# Proof that $\{0|1\}^*0\{0|1\}^n$ requires at least $2^{n+1}$ states

How can you prove that any DFA accepting the language generated by the regular expression $$\{0|1\}^*0\{0|1\}^n$$ requires at least $$2^{n+1}$$ states?

I first attempted induction on $$n$$. But I don't even see how to prove the base-case, like if $$n=1$$. You need the DFA to take any string and, when it encounters a 0, get set down a track of checking that $$n$$ characters follow. If it's fewer than $$n$$ then fine you reject. But if there are more characters, to sort of re-set it so that it looks for the first 0 after the earlier one was found. But DFAs don't have that kind of memory.

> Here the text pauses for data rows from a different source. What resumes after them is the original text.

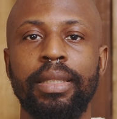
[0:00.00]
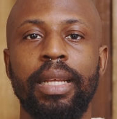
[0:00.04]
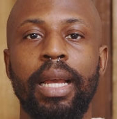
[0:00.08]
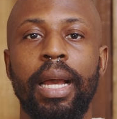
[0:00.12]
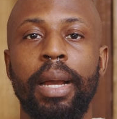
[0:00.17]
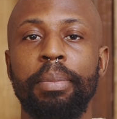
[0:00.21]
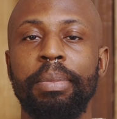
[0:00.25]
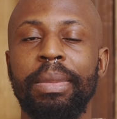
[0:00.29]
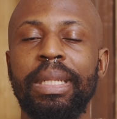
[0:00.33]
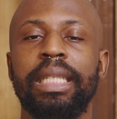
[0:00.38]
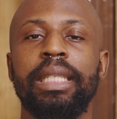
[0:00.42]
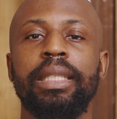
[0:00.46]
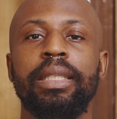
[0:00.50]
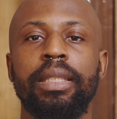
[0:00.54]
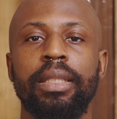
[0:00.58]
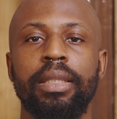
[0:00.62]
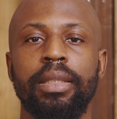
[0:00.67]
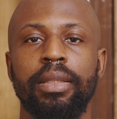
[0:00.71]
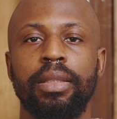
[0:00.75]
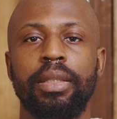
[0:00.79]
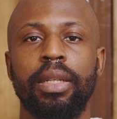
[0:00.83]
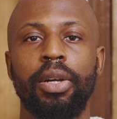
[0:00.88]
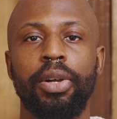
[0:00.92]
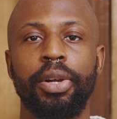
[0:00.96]
the
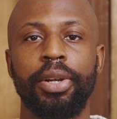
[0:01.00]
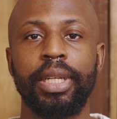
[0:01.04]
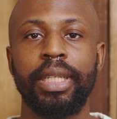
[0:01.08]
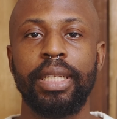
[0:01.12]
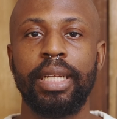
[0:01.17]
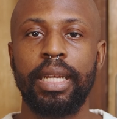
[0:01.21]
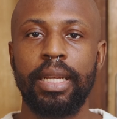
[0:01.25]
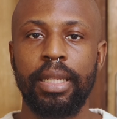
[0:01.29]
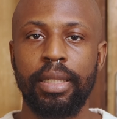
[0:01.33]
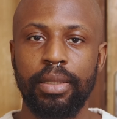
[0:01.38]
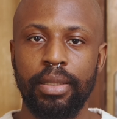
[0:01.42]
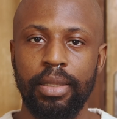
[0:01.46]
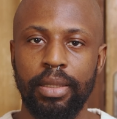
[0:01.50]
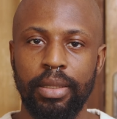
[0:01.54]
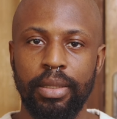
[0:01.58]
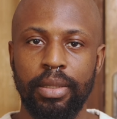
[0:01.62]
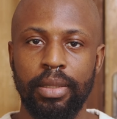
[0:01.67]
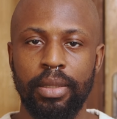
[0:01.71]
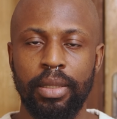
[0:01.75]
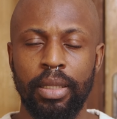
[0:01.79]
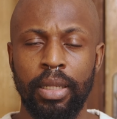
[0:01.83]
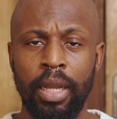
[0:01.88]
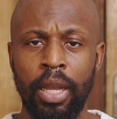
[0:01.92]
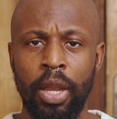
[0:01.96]
amenities that already
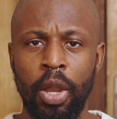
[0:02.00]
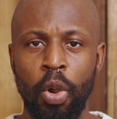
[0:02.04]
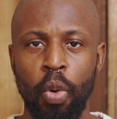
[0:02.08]
exist.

And once you've established the base-case, the inductive case doesn't seem clear either. If you know the result is true up to $$n$$, then if you consider the regex with $$n+1$$ then you get a DFA which accepts it. You intuitively want to remove the accepting states and "move them back" one vertex in the graph. Now you have a DFA with at least $$2^n$$ states. But how do you know that you needed $$2^n$$ accepting states so that the net number of accepting states is then $$2^{n+1}$$?

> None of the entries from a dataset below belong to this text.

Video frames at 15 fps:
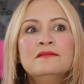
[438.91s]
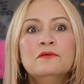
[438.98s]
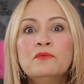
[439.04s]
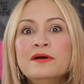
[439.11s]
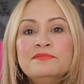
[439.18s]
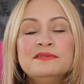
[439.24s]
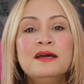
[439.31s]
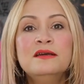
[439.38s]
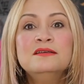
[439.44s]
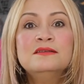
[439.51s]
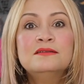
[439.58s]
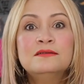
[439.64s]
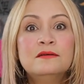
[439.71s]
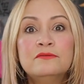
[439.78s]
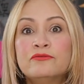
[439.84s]
the website
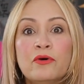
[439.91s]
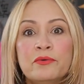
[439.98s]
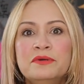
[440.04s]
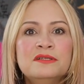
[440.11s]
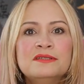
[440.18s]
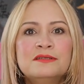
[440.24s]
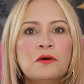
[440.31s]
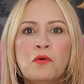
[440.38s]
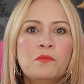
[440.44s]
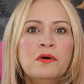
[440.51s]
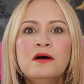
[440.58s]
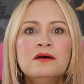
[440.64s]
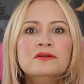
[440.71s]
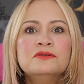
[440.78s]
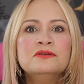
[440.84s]
is growing so
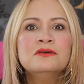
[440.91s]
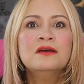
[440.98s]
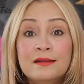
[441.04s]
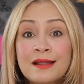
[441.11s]
much.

This isn't about induction, it's about proving that the correct DFA must have enough memory to remember everything about the last $$n+1$$ characters. The very number $$2^{n+1}$$ should have been a clue to this.

Imagine that the DFA has just now read some prefix that's longer than $$n+1$$, but it doesn't yet know if there are any more characters left. Ask the question: what must the DFA currently remember?

• Well, clearly, it must remember what it read $$n$$ characters ago, to decide whether to accept or reject if the string just ends right now
• It also must remember what was $$n-1$$ characters ago, just in case the string ends 1 character later
• And it must remember what was $$n-2$$ characters ago, just in case the string ends 2 characters later
• And it must remember what was $$n-3$$ ...

As you can see, by that kind of logic it must be absolutely sure about each of $$2^{n+1}$$ bits. To formalize this deduction, try to prove the following:

LEMMA: If $$a$$ and $$b$$ are two different strings of length $$n+1$$, then they should lead the DFA in question to two different states.

The method for proving this lemma is to append things to $$a$$ and $$b$$, such that, for example, string $$ac$$ must be accepted and string $$bc$$ must be rejected. If the automaton knows the difference between $$ac$$ and $$bc$$, then it must have known the difference between $$a$$ and $$b$$. Look up "right invariant equivalence" if you don't already know that concept.

Once you prove the lemma, the rest is obvious. There are $$2^{n+1}$$ different strings which all lead to different states. Therefore, there are at least $$2^{n+1}$$ different states.